Przeniesione z watka : https://forum.olympusclub.pl/threads...-jeśli-chceta (apz)
Pewnie znów się narażę, ale skomentuję pomimo:
obróbkę kol. A56 (może nie bedzie miał mi za złe)
W prawym dolnym rogu przy wyciąganiu cieni wyszedł zafarb magenta/fiolet, którego podejrzewam w rzeczywistości nie ma, nie było.

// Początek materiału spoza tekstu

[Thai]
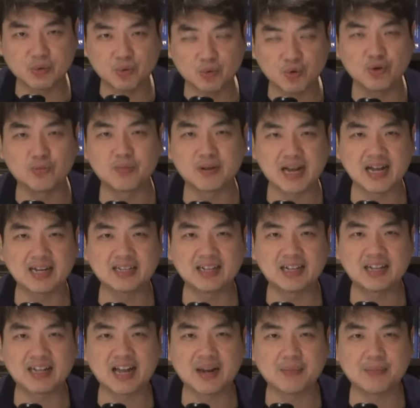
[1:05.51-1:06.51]
อุดมการ
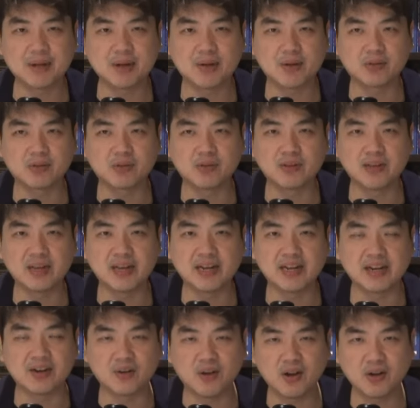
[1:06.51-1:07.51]
ทางการเมืองของตัวเอง
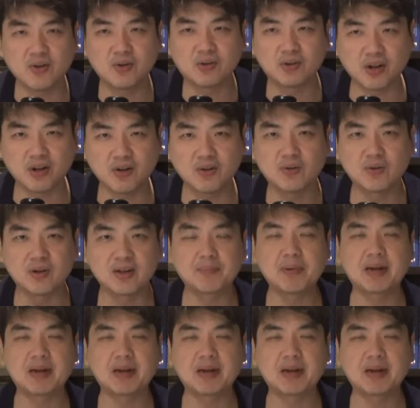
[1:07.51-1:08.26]
เนี่ยน้อยลงน้อยลง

Cóż taka "uroda" oprogramowania od Adobe, że sobie nie radzi zbyt z plikami .ORF od Olympusa. Nie wiadomo w sumie czy wina Adobe, czy tego, że Olympus niezbyt się "dogadał" z Adobe. Przyznam akurat z OMD-EM5 pierwszy raz chyba widzę ten efekt. Dużo częściej z EM10, XZ2, że nie wspomnę Panasoników serii G
Rożnica w kolorystyce pomiędzy programem firmowym czyli Olympus Viewer3, a od Adobe (ACR, LR) tak się przedstawia:
W OV3 dałem na max. możliwosci programu wyciagania cieni. Dokładniej ekspozycja na +2EV, Kontrola swiateł i cieni (cienie na +7) i dodatkowo jeszcze na krzywej nieco rozjaśniłem cienie. Mimo to zafarbu tam nie widać i podejrzewam tak powinno wygladać.

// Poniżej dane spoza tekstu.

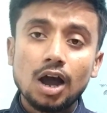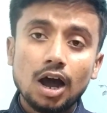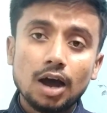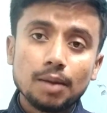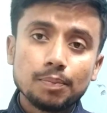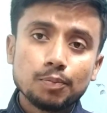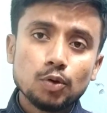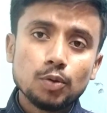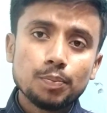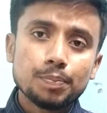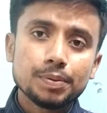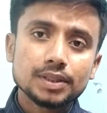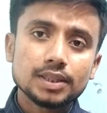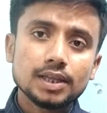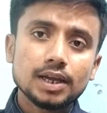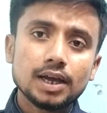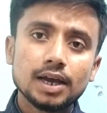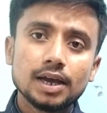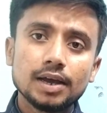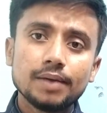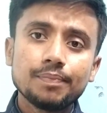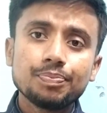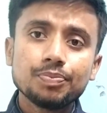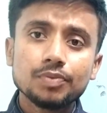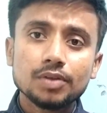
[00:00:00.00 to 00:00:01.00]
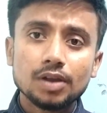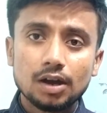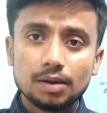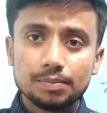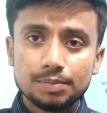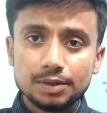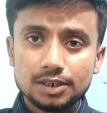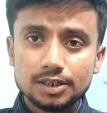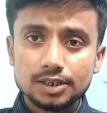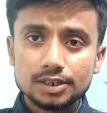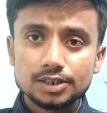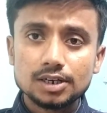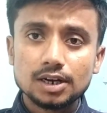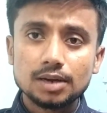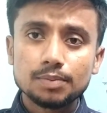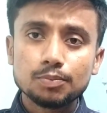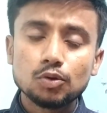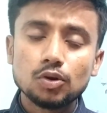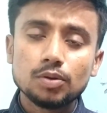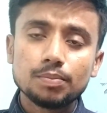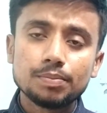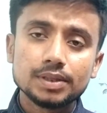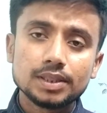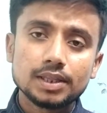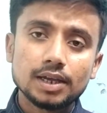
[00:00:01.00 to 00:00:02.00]
आपको पता है अभी जस्ट
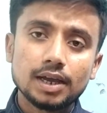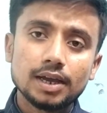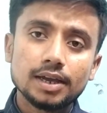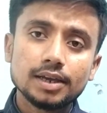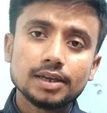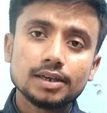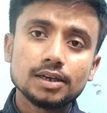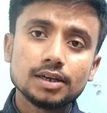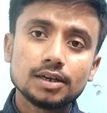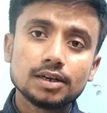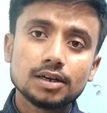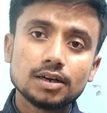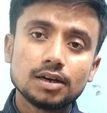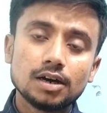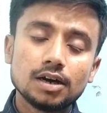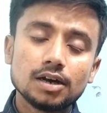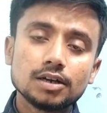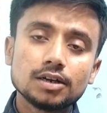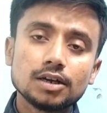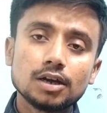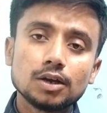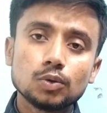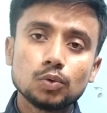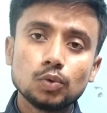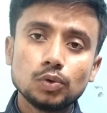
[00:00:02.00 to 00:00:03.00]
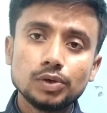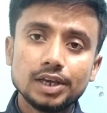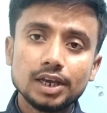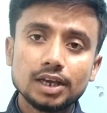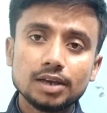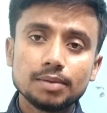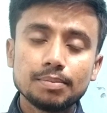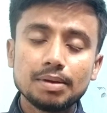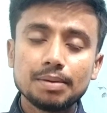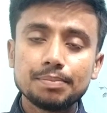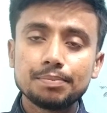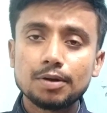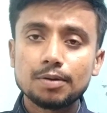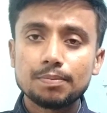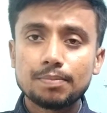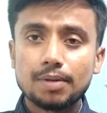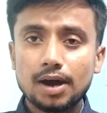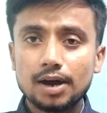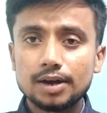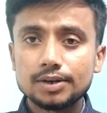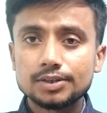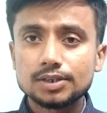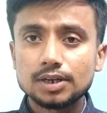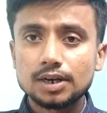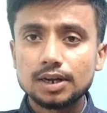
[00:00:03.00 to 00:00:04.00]
आपको हम बताएं कि अगर घर का कोई एक मेंबर
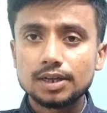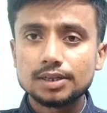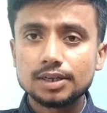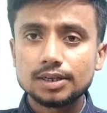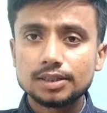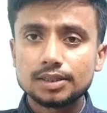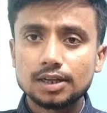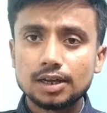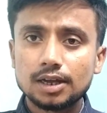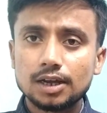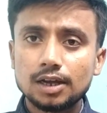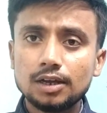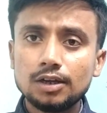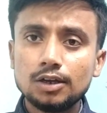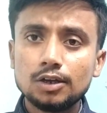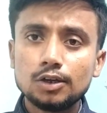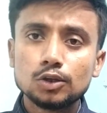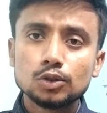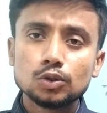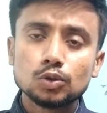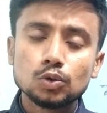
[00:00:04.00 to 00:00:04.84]
बाहर चला जाता है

Dlatego (i tylko dlatego), jak wspominałem w innym wątku, mam zainstalowany program firmowy Olympusa do wołania RAW (ORF) aby czasem porównać kolorystykę. W programie Lightroom wychodzi podobny (co by nie powiedziec dokładnie taki sam) zafarb co z ACR z PS CS6. Koryguje wówczas nasycenie selektywnego koloru, czyli Magenta i fiolet (Purple) sporo na minus.